Task to complete:
Every line from the one holding "[11:12.16-11:13.16]" through the last line of the records must be retyped exactly, and no other line or picture may appear in the copy.
• • •
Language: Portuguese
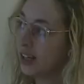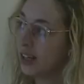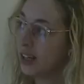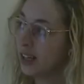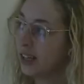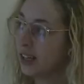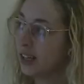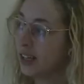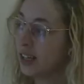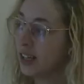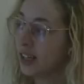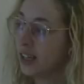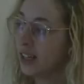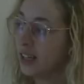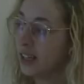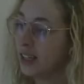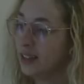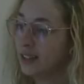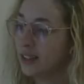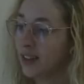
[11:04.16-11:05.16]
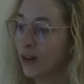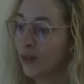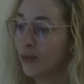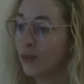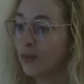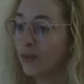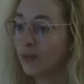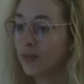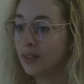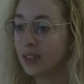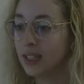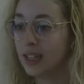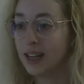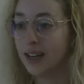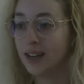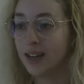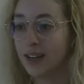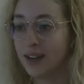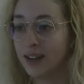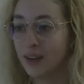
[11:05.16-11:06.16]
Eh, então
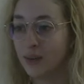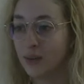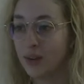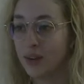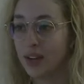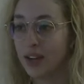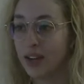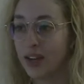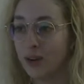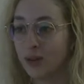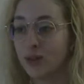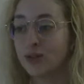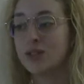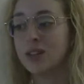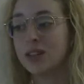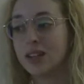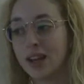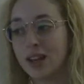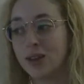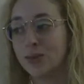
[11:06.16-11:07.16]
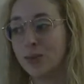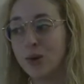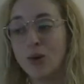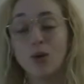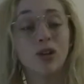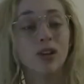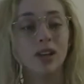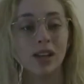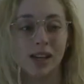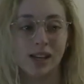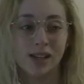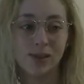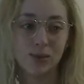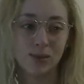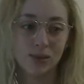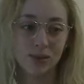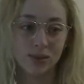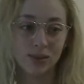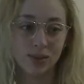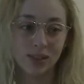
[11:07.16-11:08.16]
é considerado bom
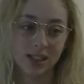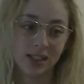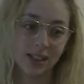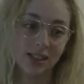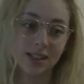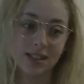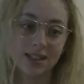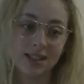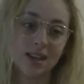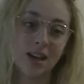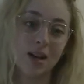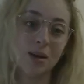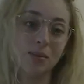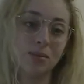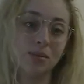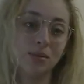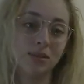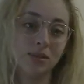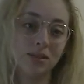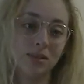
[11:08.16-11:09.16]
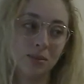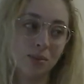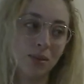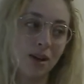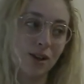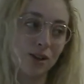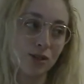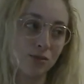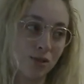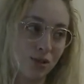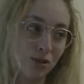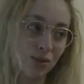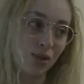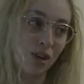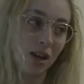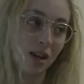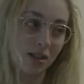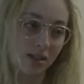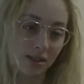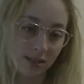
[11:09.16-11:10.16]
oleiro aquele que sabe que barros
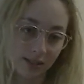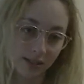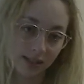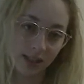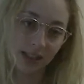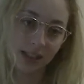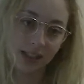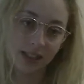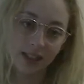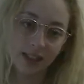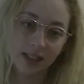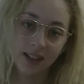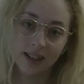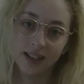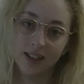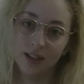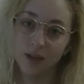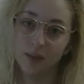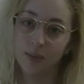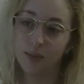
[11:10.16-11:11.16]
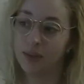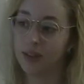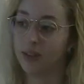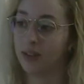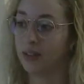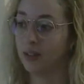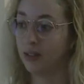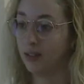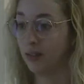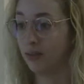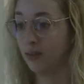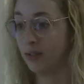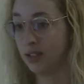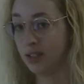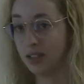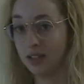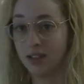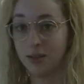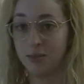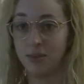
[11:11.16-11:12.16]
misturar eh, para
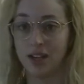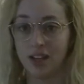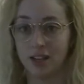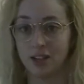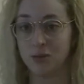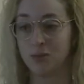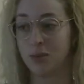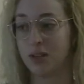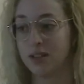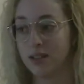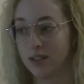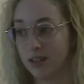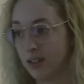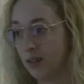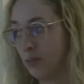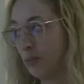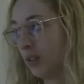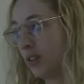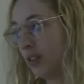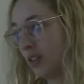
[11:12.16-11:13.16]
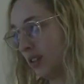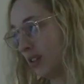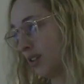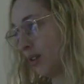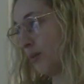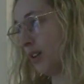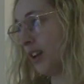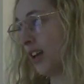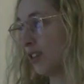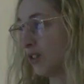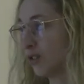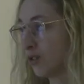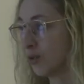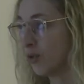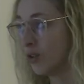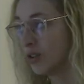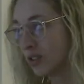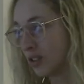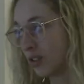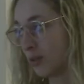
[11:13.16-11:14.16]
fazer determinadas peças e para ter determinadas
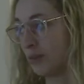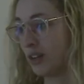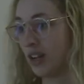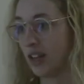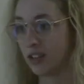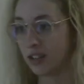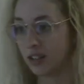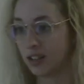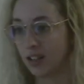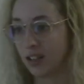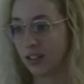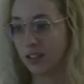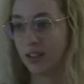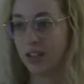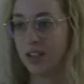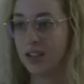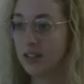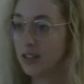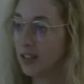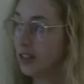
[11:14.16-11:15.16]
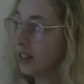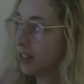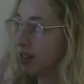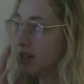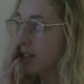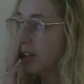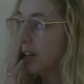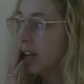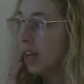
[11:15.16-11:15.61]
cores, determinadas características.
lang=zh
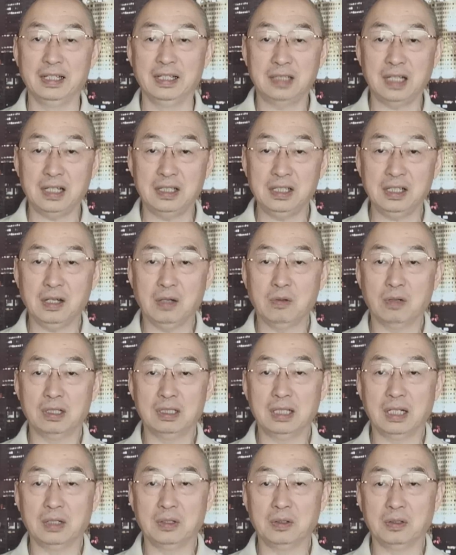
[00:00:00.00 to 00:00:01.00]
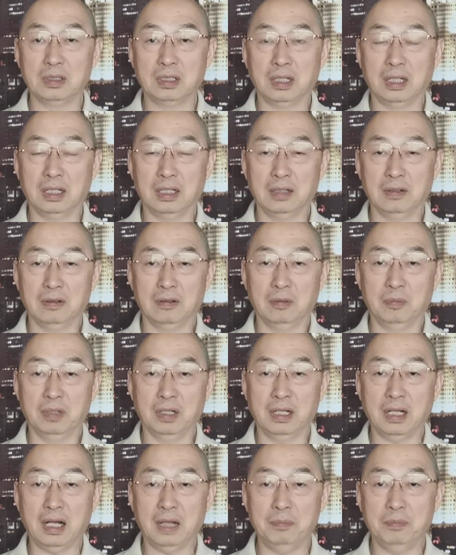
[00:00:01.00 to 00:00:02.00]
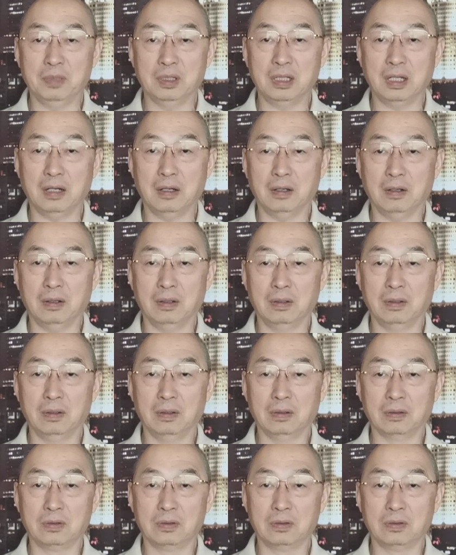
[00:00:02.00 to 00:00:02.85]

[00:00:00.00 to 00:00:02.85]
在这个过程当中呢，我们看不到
• • •
Problem solution:
[11:12.16-11:13.16]
[11:13.16-11:14.16]
fazer determinadas peças e para ter determinadas
[11:14.16-11:15.16]
[11:15.16-11:15.61]
cores, determinadas características.
lang=zh
[00:00:00.00 to 00:00:01.00]
[00:00:01.00 to 00:00:02.00]
[00:00:02.00 to 00:00:02.85]

[00:00:00.00 to 00:00:02.85]
在这个过程当中呢，我们看不到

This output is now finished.